Coach assembles the two relay teams, and the rest of the team huddles closer around the edge of the pool, cheering incoherently. Kappy and Dermott are back on Relay 2, which is maybe for the best, but Willy’s stomach is all messed up even from the pressure of a simulation race. She really does want this to work, doesn’t want to burn their way through alternates until they’ve steadily sunk down the rankings.

Zach’s taking her time getting set up, slowly pulling her bathing cap from where it’s been tucked into the hip of her swimsuit.

“I don’t really have to practice with one of those, anymore,” Willy says, à propos of kind of nothing. It’s been pretty liberating, actually.

“Sure,” Zach agrees, and then flips her head over and presses her ponytail to the crown of her head. “Would you mind?”

Willy takes a deep breath, but slides the cap over Zach’s head with her assistance.

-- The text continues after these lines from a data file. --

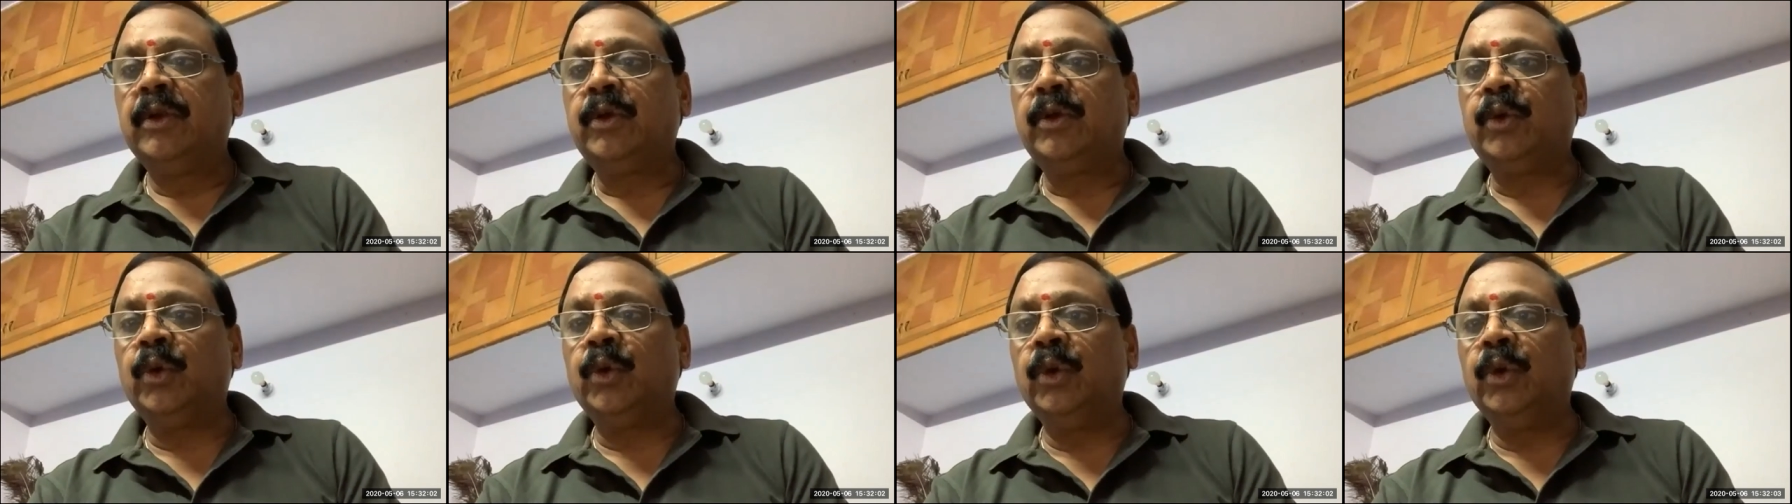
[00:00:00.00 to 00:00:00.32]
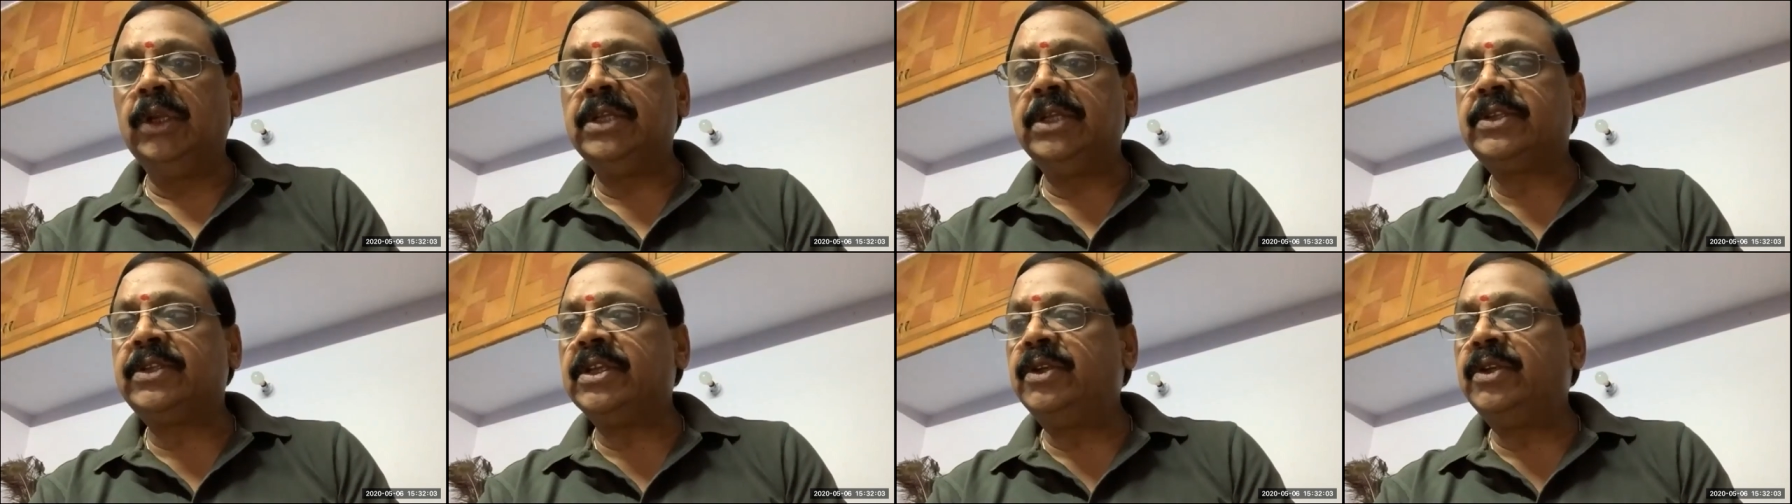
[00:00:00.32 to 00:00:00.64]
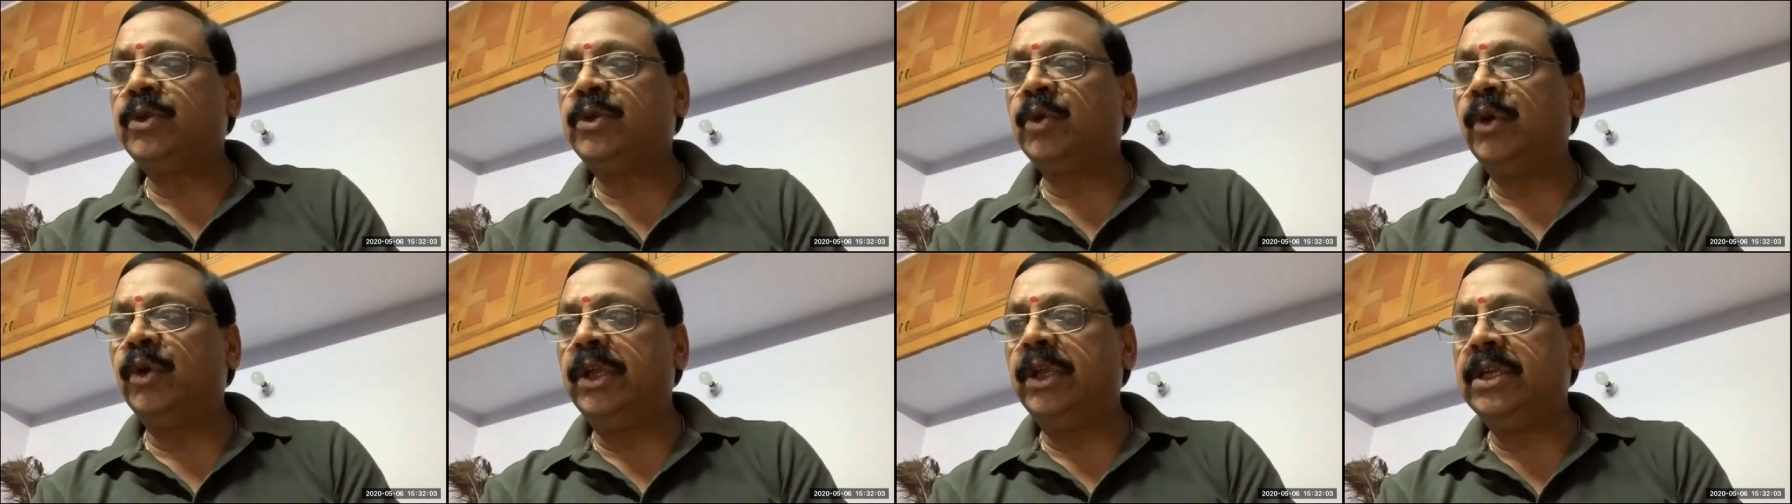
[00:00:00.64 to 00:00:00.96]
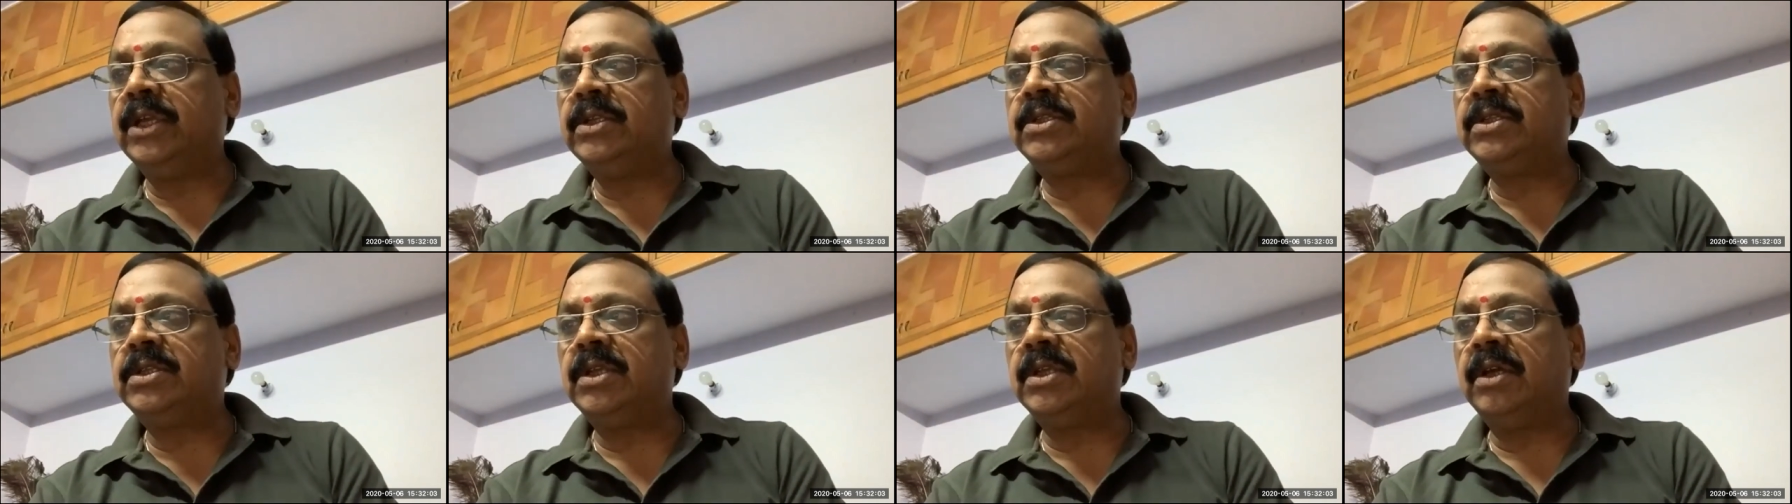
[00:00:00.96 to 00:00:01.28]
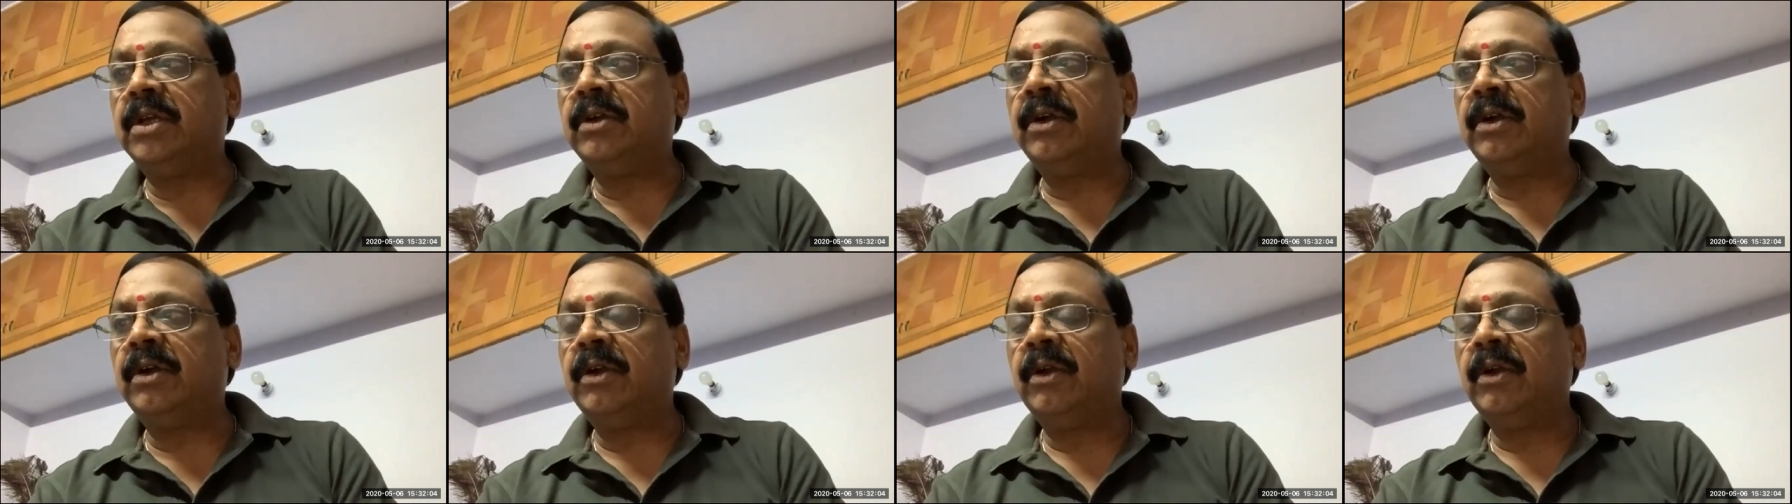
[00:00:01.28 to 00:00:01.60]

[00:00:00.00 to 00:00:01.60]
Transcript: to listen to his uh,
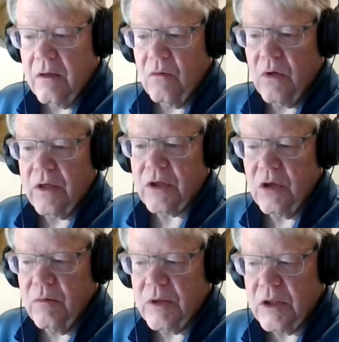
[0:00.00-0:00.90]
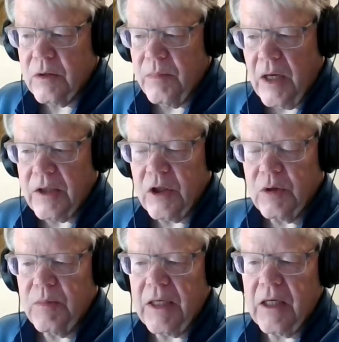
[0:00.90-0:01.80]
one assumes, his
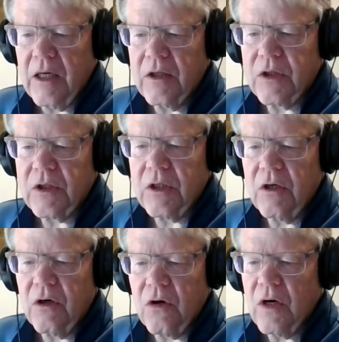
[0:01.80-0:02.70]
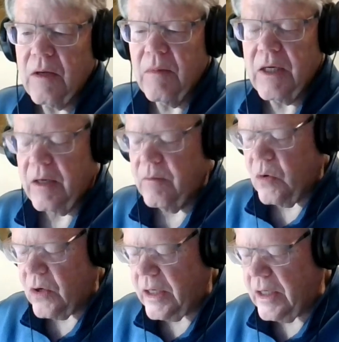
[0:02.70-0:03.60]
apostles, because early Monday
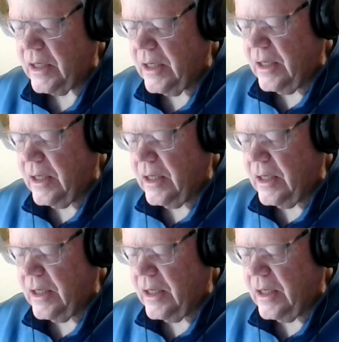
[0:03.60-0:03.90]
morning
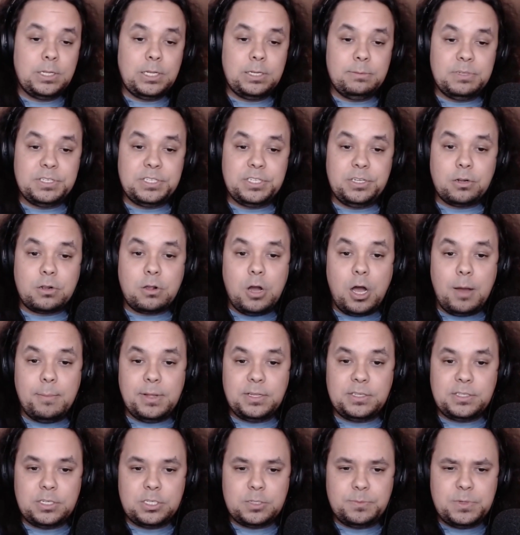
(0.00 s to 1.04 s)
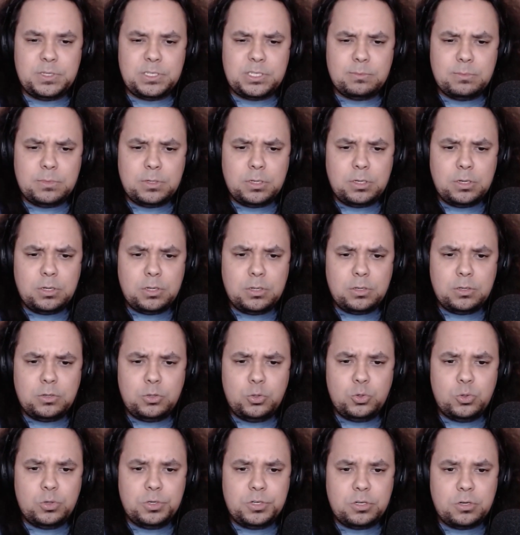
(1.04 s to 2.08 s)
Let me see your comments. There's been some
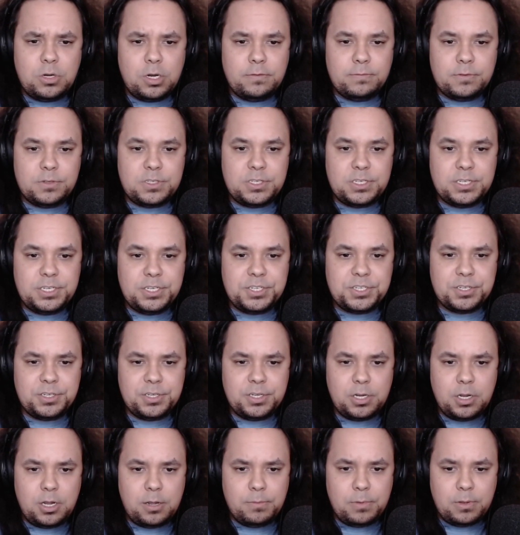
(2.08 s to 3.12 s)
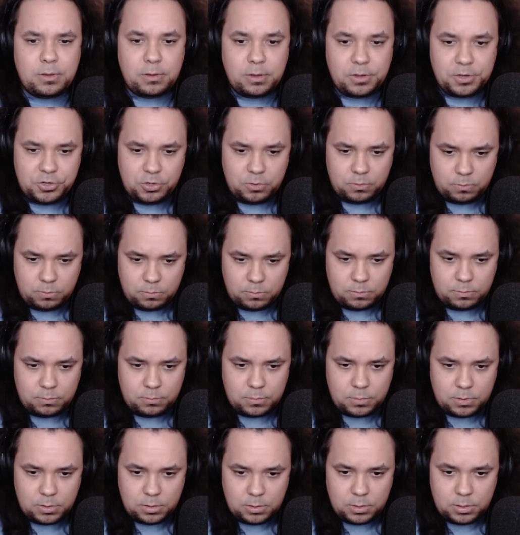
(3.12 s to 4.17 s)
good conversation here. Could you?
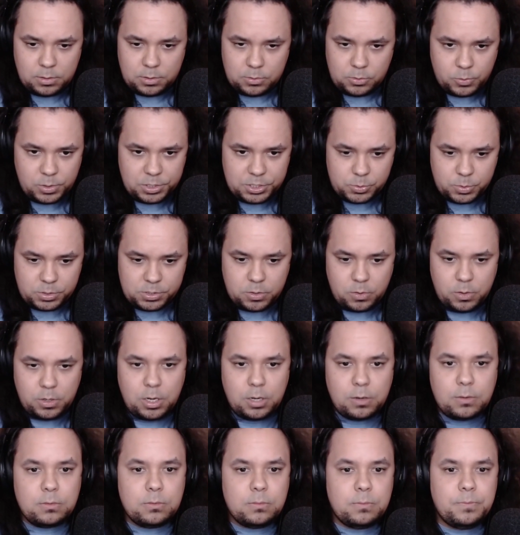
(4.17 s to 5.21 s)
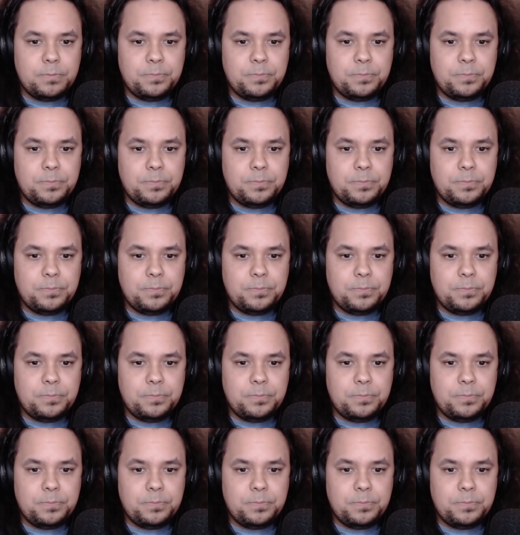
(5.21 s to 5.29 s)
Twitch, what's going on?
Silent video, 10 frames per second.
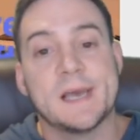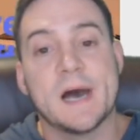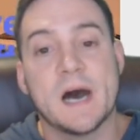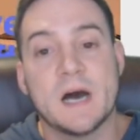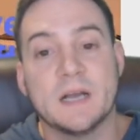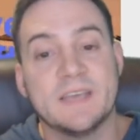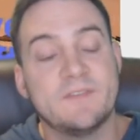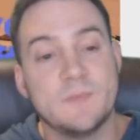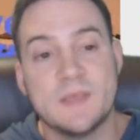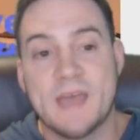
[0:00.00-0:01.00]
uh,
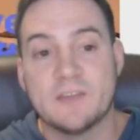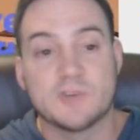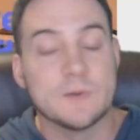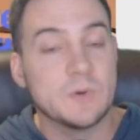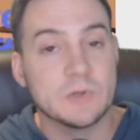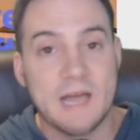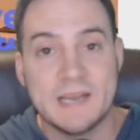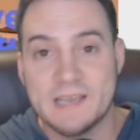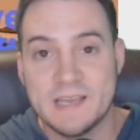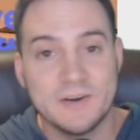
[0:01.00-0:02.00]
giving me that triple
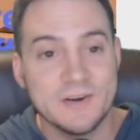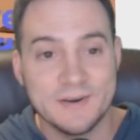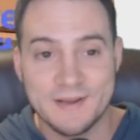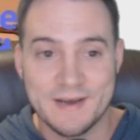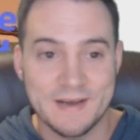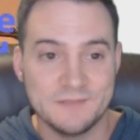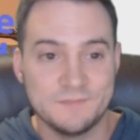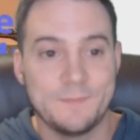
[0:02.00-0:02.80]
Gladiator uh,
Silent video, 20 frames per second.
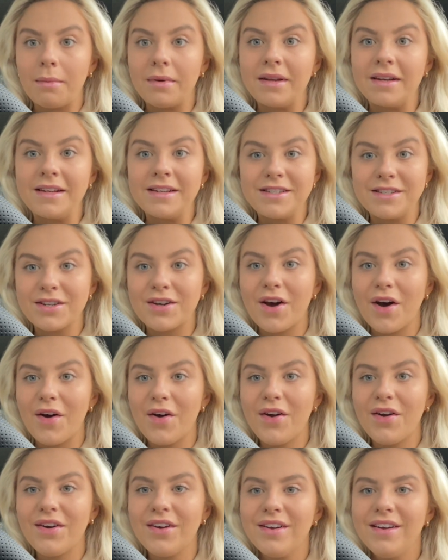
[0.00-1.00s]
I need to
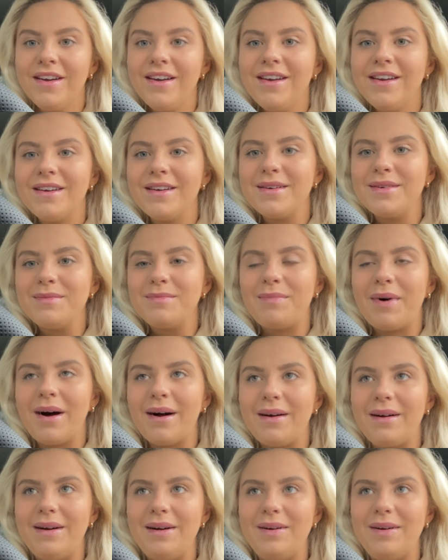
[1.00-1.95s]
go. But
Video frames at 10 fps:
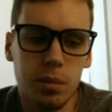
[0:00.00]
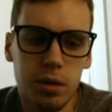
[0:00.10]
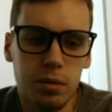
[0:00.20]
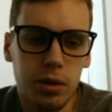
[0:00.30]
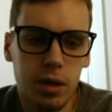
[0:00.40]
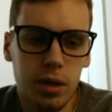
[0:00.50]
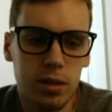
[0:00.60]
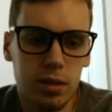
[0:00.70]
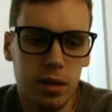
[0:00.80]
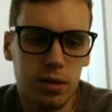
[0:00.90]
but really
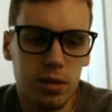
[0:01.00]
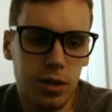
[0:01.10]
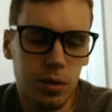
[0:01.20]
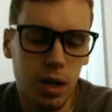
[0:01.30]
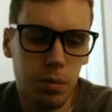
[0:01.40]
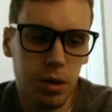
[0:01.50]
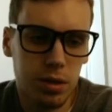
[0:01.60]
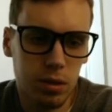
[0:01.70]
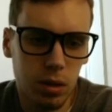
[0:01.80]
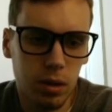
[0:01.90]
it's not too
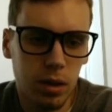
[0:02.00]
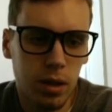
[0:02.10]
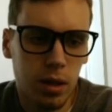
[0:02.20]
complex at all.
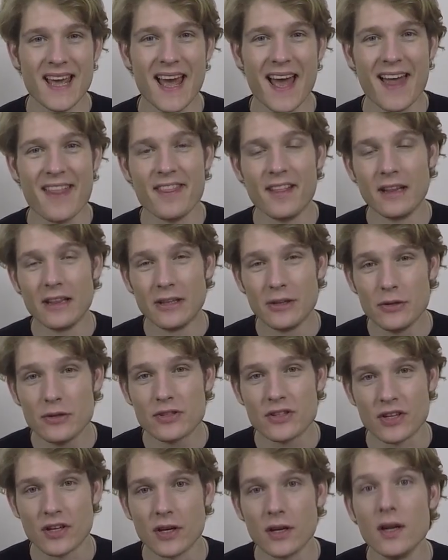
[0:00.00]
and the
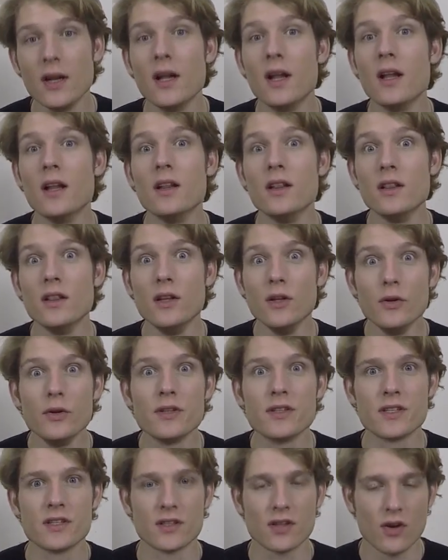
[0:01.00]
loser
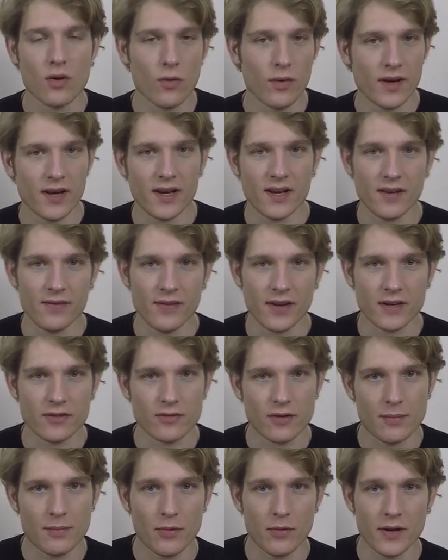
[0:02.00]
loses a coin and a
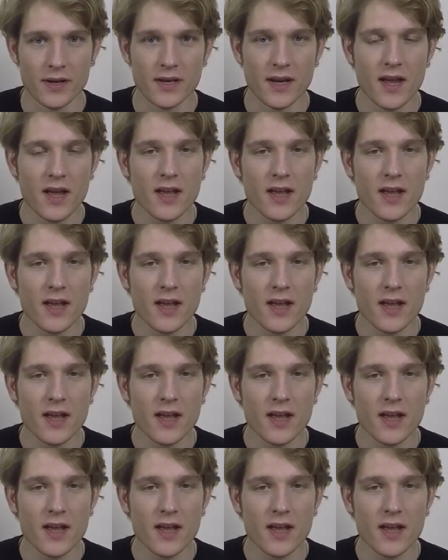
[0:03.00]
victory point.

Zach adjusts it a little, fiddles to pull the silicone over the tips over her ears and Willy’s transfixed, just watching her.

And —

Has she always been that pretty?

She hasn’t, Willy decides. No way. Willy would have noticed, if she had been.

Right?

 

* * *

 

They put Hyman on the relay.

Because she kicks _ass_ , that’s why. Willy absolutely refuses to entertain any other reasons.

 

* * *

 

Willy’s always been the kind of swim-team-first-homework-second, kind of student. Dubas, who everyone nicknamed _Dubious_ because of how he’s too completely handsome and young-looking to ever want to legitimately teach English to a bunch of bratty high schoolers, has been trying to lecture them on _The Great Gatsby_ for what feels like an entire lifetime. Willy admits she hasn’t paid a whole lot of attention in class, distracted by _what’s for lunch_ and _is Alex dating that girl he’s always texting_ and _should they reorder the relay at the meet next week_? He assigned them the first five chapters for reading, like, a week ago, but, because Willy has a relay to resuscitate and a mother to avoid, she didn’t do it.

And of course, with everything else going on, she also forgot they had a quiz on it today.

“ _Hyms_ ,” Willy hisses, and Hyman, who sits two up and one over, turns around with a look that’s somehow both indignant and indulgent. “Help me.”

They have precisely two minutes before class starts.

Hyman is pretty benevolent, all things considered, because she just stands up and moves to occupy the empty desk in front of Willy. She gives Willy an expectant look as she does so, and, okay, it’s kind of adorable, which fucking sucks.

But, back the point, “I don’t know what this book is about.”

“I mean, you should’ve just, like, done the reading.”

“Oh, really? That’s what I should’ve done?” Willy snarks in a sharp, mocking tone.

Zach just shakes her head, not quite fond, but not condemning, either. “You’re unbelievable,” she says.

Willy doesn’t take it too personally, though, because Zach summarizes the first half of the book for her in a hushed, patient voice with the use of a diagram she draws on a sheet of Willy’s loose leaf. Zach’s nails are painted this sparkly rose gold colour that Willy kind of wants to cop and she smells like warm flower blossoms. Probably from her deodorant, Willy figures.

“How did you find time to read all this?” Willy asks, disbelieving, once Zach has finished her synopsis.

“I don’t know how to answer that without sounding like an asshole, but I just did the reading.”

Willy quirks an eyebrow and makes a move to hit Zach’s arm lightly. Zach shifts at the exact moment Willy extends her hand, and she ends up brushing Zach’s shoulder, fingers catching in the soft loose strands of her hair that rest there. Willy retracts her hand as if she just touched embers, feeling herself warm in a weird and pretty uncalled for way.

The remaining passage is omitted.